### Description of the task
Without the pictures, return each record as it appears.

### Records
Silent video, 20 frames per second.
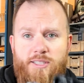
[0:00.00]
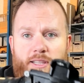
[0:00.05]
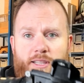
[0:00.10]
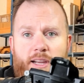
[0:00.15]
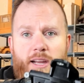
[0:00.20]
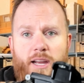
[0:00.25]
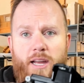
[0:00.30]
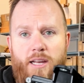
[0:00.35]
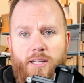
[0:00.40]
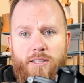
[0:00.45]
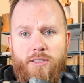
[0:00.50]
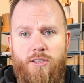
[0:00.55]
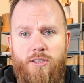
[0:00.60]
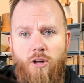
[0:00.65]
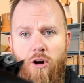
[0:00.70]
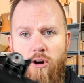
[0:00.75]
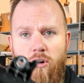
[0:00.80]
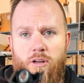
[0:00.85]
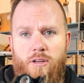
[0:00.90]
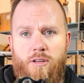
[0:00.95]
the
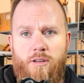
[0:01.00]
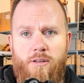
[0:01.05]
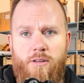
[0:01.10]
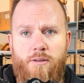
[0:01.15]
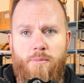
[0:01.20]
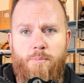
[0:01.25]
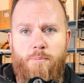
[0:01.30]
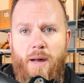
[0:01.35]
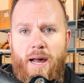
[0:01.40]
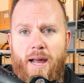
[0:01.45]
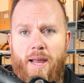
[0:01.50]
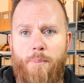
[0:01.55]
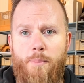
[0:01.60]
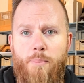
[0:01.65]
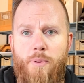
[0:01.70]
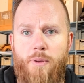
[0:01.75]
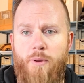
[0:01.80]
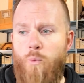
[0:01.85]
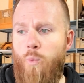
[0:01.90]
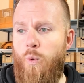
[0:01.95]
stock pipe
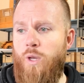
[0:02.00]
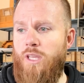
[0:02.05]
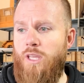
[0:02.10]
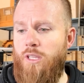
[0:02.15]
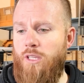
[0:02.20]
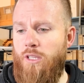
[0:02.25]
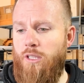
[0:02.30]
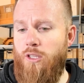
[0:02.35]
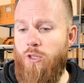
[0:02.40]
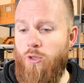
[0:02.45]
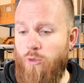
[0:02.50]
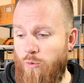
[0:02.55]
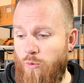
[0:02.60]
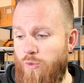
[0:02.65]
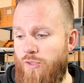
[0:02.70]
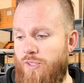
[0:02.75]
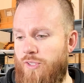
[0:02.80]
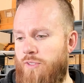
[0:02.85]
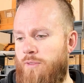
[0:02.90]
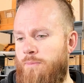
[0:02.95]
we
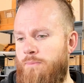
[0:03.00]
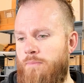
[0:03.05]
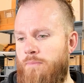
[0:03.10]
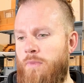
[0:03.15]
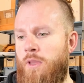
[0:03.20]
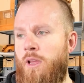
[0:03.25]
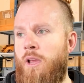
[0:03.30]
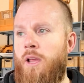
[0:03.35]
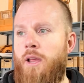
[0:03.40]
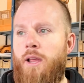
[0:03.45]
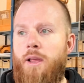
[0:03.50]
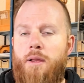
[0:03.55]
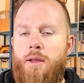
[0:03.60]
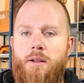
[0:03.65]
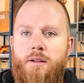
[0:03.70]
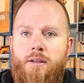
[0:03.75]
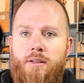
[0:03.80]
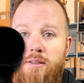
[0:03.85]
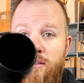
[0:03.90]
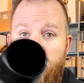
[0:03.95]
used.
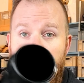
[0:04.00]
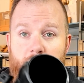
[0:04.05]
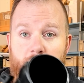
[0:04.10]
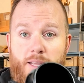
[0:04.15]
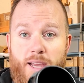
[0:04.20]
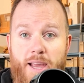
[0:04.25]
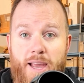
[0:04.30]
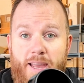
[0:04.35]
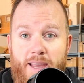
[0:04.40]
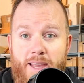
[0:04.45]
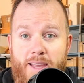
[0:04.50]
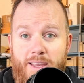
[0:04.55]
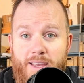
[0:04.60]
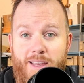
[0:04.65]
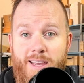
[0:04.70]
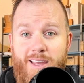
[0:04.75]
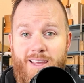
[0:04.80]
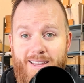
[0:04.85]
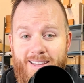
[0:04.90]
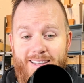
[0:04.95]
The
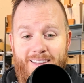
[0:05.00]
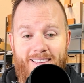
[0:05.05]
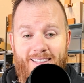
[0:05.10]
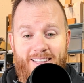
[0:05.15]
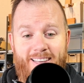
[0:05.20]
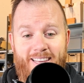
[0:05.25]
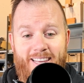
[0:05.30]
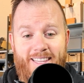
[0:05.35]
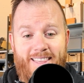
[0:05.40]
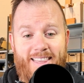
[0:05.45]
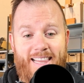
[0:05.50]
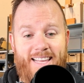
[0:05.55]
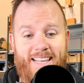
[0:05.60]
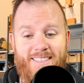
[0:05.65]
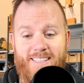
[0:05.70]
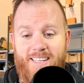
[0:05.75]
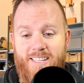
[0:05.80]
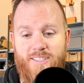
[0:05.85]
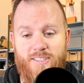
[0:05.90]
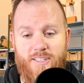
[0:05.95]

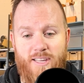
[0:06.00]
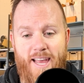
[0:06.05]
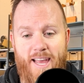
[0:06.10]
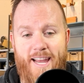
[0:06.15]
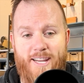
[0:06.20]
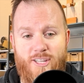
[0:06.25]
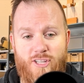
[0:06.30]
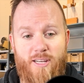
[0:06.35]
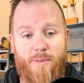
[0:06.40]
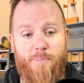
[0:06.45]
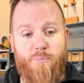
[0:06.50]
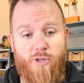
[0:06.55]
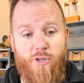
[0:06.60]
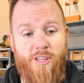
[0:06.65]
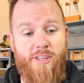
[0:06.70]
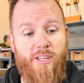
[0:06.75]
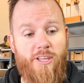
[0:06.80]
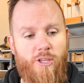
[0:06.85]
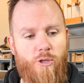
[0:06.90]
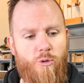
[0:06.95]
inlet is actually
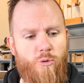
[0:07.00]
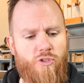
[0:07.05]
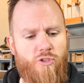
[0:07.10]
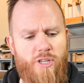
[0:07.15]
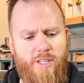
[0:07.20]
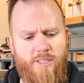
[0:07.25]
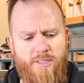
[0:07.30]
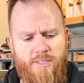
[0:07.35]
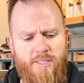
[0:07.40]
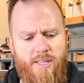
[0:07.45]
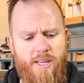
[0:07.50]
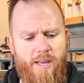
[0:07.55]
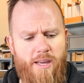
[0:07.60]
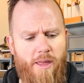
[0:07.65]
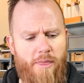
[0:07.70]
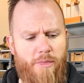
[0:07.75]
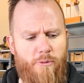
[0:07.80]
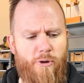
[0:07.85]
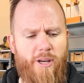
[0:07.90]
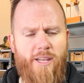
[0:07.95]
pretty huge. It's
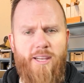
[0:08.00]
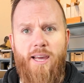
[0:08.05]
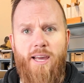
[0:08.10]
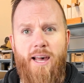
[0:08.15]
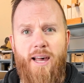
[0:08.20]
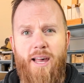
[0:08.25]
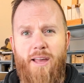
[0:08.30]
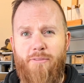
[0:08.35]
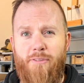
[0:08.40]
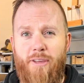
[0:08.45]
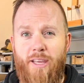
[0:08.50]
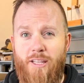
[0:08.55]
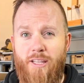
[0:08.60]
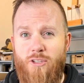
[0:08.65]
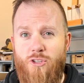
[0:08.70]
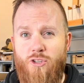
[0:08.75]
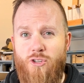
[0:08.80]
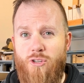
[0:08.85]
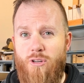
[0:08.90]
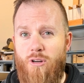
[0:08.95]
3.5
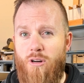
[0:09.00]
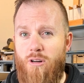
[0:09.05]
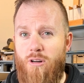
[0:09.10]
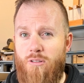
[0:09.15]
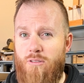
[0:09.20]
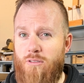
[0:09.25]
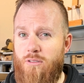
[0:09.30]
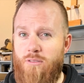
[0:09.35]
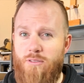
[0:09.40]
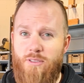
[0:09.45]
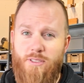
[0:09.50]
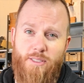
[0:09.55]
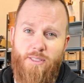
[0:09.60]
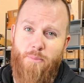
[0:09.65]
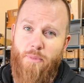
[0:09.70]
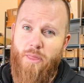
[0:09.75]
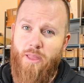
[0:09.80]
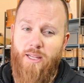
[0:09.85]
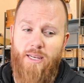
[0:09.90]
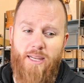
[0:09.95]
inch or
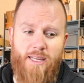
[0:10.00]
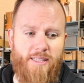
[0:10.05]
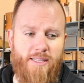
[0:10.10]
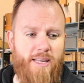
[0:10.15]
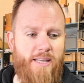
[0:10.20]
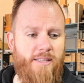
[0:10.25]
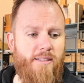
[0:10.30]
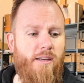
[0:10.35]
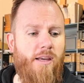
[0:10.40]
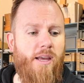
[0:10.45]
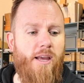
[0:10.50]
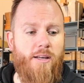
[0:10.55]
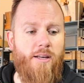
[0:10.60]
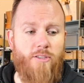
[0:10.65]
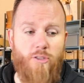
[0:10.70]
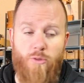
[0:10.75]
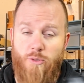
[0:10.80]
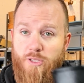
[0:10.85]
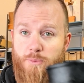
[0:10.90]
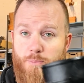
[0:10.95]
something like that.
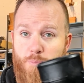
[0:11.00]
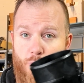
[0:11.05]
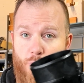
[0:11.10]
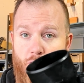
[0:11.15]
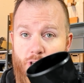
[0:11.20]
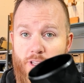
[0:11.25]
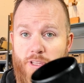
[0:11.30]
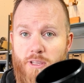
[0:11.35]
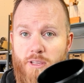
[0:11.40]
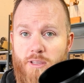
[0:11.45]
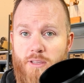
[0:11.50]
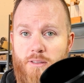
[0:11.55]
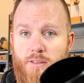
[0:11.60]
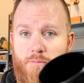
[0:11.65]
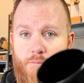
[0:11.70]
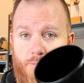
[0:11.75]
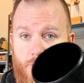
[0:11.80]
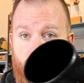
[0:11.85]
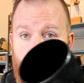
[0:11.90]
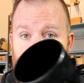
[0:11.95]
So it's pretty
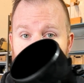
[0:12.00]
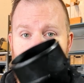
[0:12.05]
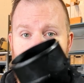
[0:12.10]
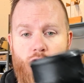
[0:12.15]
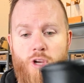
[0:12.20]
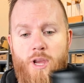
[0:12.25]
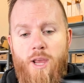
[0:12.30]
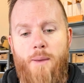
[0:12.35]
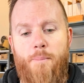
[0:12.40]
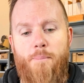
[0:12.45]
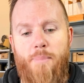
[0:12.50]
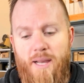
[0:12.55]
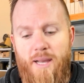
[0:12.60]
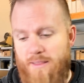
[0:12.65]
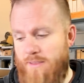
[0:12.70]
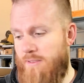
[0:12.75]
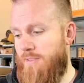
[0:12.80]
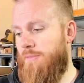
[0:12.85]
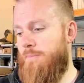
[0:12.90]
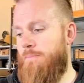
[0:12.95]
huge,
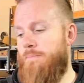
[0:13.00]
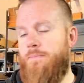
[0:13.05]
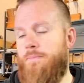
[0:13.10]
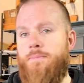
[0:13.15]
but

### Output of the exercise
Silent video, 20 frames per second.
[0:00.00]
[0:00.05]
[0:00.10]
[0:00.15]
[0:00.20]
[0:00.25]
[0:00.30]
[0:00.35]
[0:00.40]
[0:00.45]
[0:00.50]
[0:00.55]
[0:00.60]
[0:00.65]
[0:00.70]
[0:00.75]
[0:00.80]
[0:00.85]
[0:00.90]
[0:00.95]
the
[0:01.00]
[0:01.05]
[0:01.10]
[0:01.15]
[0:01.20]
[0:01.25]
[0:01.30]
[0:01.35]
[0:01.40]
[0:01.45]
[0:01.50]
[0:01.55]
[0:01.60]
[0:01.65]
[0:01.70]
[0:01.75]
[0:01.80]
[0:01.85]
[0:01.90]
[0:01.95]
stock pipe
[0:02.00]
[0:02.05]
[0:02.10]
[0:02.15]
[0:02.20]
[0:02.25]
[0:02.30]
[0:02.35]
[0:02.40]
[0:02.45]
[0:02.50]
[0:02.55]
[0:02.60]
[0:02.65]
[0:02.70]
[0:02.75]
[0:02.80]
[0:02.85]
[0:02.90]
[0:02.95]
we
[0:03.00]
[0:03.05]
[0:03.10]
[0:03.15]
[0:03.20]
[0:03.25]
[0:03.30]
[0:03.35]
[0:03.40]
[0:03.45]
[0:03.50]
[0:03.55]
[0:03.60]
[0:03.65]
[0:03.70]
[0:03.75]
[0:03.80]
[0:03.85]
[0:03.90]
[0:03.95]
used.
[0:04.00]
[0:04.05]
[0:04.10]
[0:04.15]
[0:04.20]
[0:04.25]
[0:04.30]
[0:04.35]
[0:04.40]
[0:04.45]
[0:04.50]
[0:04.55]
[0:04.60]
[0:04.65]
[0:04.70]
[0:04.75]
[0:04.80]
[0:04.85]
[0:04.90]
[0:04.95]
The
[0:05.00]
[0:05.05]
[0:05.10]
[0:05.15]
[0:05.20]
[0:05.25]
[0:05.30]
[0:05.35]
[0:05.40]
[0:05.45]
[0:05.50]
[0:05.55]
[0:05.60]
[0:05.65]
[0:05.70]
[0:05.75]
[0:05.80]
[0:05.85]
[0:05.90]
[0:05.95]

[0:06.00]
[0:06.05]
[0:06.10]
[0:06.15]
[0:06.20]
[0:06.25]
[0:06.30]
[0:06.35]
[0:06.40]
[0:06.45]
[0:06.50]
[0:06.55]
[0:06.60]
[0:06.65]
[0:06.70]
[0:06.75]
[0:06.80]
[0:06.85]
[0:06.90]
[0:06.95]
inlet is actually
[0:07.00]
[0:07.05]
[0:07.10]
[0:07.15]
[0:07.20]
[0:07.25]
[0:07.30]
[0:07.35]
[0:07.40]
[0:07.45]
[0:07.50]
[0:07.55]
[0:07.60]
[0:07.65]
[0:07.70]
[0:07.75]
[0:07.80]
[0:07.85]
[0:07.90]
[0:07.95]
pretty huge. It's
[0:08.00]
[0:08.05]
[0:08.10]
[0:08.15]
[0:08.20]
[0:08.25]
[0:08.30]
[0:08.35]
[0:08.40]
[0:08.45]
[0:08.50]
[0:08.55]
[0:08.60]
[0:08.65]
[0:08.70]
[0:08.75]
[0:08.80]
[0:08.85]
[0:08.90]
[0:08.95]
3.5
[0:09.00]
[0:09.05]
[0:09.10]
[0:09.15]
[0:09.20]
[0:09.25]
[0:09.30]
[0:09.35]
[0:09.40]
[0:09.45]
[0:09.50]
[0:09.55]
[0:09.60]
[0:09.65]
[0:09.70]
[0:09.75]
[0:09.80]
[0:09.85]
[0:09.90]
[0:09.95]
inch or
[0:10.00]
[0:10.05]
[0:10.10]
[0:10.15]
[0:10.20]
[0:10.25]
[0:10.30]
[0:10.35]
[0:10.40]
[0:10.45]
[0:10.50]
[0:10.55]
[0:10.60]
[0:10.65]
[0:10.70]
[0:10.75]
[0:10.80]
[0:10.85]
[0:10.90]
[0:10.95]
something like that.
[0:11.00]
[0:11.05]
[0:11.10]
[0:11.15]
[0:11.20]
[0:11.25]
[0:11.30]
[0:11.35]
[0:11.40]
[0:11.45]
[0:11.50]
[0:11.55]
[0:11.60]
[0:11.65]
[0:11.70]
[0:11.75]
[0:11.80]
[0:11.85]
[0:11.90]
[0:11.95]
So it's pretty
[0:12.00]
[0:12.05]
[0:12.10]
[0:12.15]
[0:12.20]
[0:12.25]
[0:12.30]
[0:12.35]
[0:12.40]
[0:12.45]
[0:12.50]
[0:12.55]
[0:12.60]
[0:12.65]
[0:12.70]
[0:12.75]
[0:12.80]
[0:12.85]
[0:12.90]
[0:12.95]
huge,
[0:13.00]
[0:13.05]
[0:13.10]
[0:13.15]
but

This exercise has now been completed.